Scary foreshadowing for Colorado charters?
Wednesday, December 3, 2008Written by: Van Schoales
I sure hope this is not sign of what’s to come in Colorado. The court case is still pending on the Colorado Charter School Institute (full disclosure I’m a board member). I think it would be a terrible set back to the quality schools movement (notice I didn’t say charter movement). See Andy Rotherham’s post below on Eduwonk-
Bad Break For Charter Authorizing
This court ruling from Florida knocking down the statewide charter school authorizing agency(pdf) there is bad news if you care about charter school quality. As the charter school experience evolves it’s becoming clear that professional authorizers bring some real advantages to the table (pdf) and that having lots of “one-auths” out there, school districts that just authorize one school, is not an efficient or high-quality strategy. Over half of charters today are still one-auths.
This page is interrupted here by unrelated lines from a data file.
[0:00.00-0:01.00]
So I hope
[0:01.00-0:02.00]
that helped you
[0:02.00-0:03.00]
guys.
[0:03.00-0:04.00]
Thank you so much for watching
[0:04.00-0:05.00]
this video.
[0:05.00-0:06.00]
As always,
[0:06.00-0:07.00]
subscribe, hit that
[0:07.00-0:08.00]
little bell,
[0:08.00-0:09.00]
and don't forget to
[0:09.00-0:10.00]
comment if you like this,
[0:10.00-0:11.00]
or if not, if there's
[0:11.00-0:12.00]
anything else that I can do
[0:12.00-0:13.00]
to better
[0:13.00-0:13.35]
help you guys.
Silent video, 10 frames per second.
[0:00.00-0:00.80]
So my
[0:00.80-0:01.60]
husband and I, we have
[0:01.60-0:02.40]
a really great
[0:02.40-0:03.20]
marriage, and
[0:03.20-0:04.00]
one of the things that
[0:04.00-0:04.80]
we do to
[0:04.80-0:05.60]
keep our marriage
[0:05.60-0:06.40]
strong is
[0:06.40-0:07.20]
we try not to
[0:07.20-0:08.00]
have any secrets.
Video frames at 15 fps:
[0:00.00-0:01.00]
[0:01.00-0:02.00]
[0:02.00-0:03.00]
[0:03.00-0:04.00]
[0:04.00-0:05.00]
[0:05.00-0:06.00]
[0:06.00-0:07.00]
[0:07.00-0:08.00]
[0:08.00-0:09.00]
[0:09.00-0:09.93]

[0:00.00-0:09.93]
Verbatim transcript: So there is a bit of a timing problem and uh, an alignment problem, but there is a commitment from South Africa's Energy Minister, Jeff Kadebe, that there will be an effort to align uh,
That’s not to say districts shouldn’t authorize schools, they should if they want, only that the professional authorizers bring a lot to the table (pdf) on the quality and efficiency side.* What happened in Florida is of course politics as much as anything else - surprise, the school districts don’t like competition! - but it will have an impact on the availability and quality of charter schools if it stands and will whet appetites to go after authorizers elsewhere (that’s already happened in Colorado).
By the way, this is in part why Rick Hess and I wrote at the time that the decision striking down Florida’s voucher program was problematic even if, like me, you’re not a voucher supporter.
*And some districts get this, for instance a few years ago a school district in Indianapolis asked the mayor there to authorize a school rather than do it themselves because of the expertise his authorizing operation had.